For this exercise, copy all the data exactly and include none of the pictures.

(Dataset excerpts)
——————
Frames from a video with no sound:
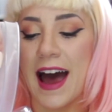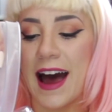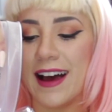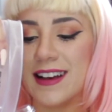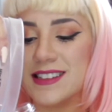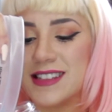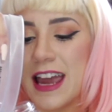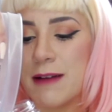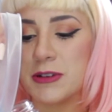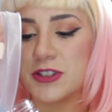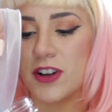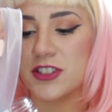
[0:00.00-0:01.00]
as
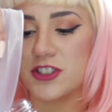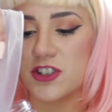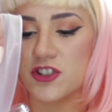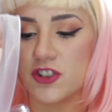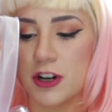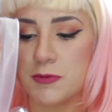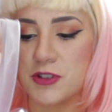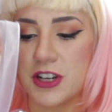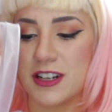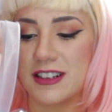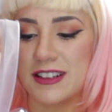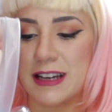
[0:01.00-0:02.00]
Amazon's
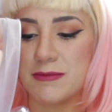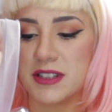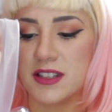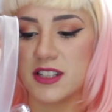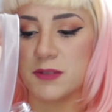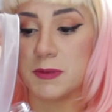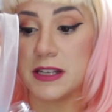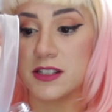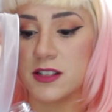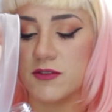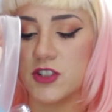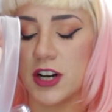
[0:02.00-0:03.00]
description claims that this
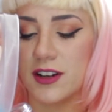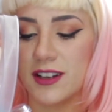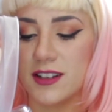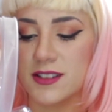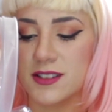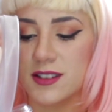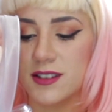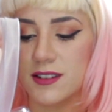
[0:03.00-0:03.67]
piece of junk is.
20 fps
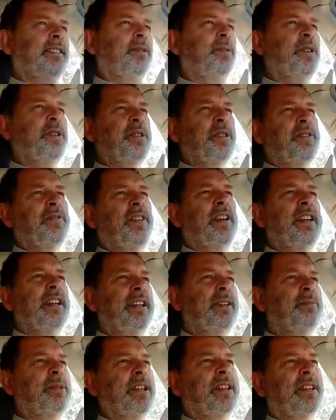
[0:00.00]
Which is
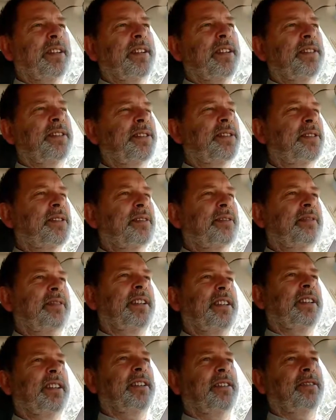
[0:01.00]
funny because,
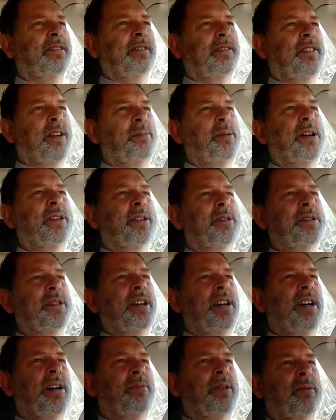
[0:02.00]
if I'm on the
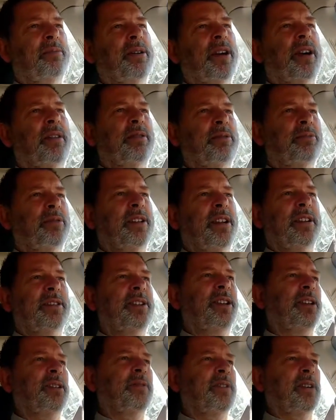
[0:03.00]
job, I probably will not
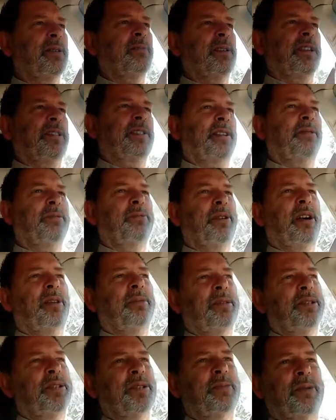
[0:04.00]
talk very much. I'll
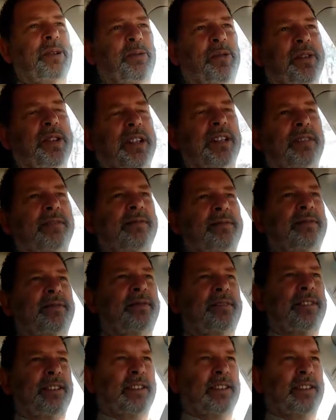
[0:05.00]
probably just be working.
——————
◆ EXERCISE SOLUTION ◆
Frames from a video with no sound:
[0:00.00-0:01.00]
as
[0:01.00-0:02.00]
Amazon's
[0:02.00-0:03.00]
description claims that this
[0:03.00-0:03.67]
piece of junk is.
20 fps
[0:00.00]
Which is
[0:01.00]
funny because,
[0:02.00]
if I'm on the
[0:03.00]
job, I probably will not
[0:04.00]
talk very much. I'll
[0:05.00]
probably just be working.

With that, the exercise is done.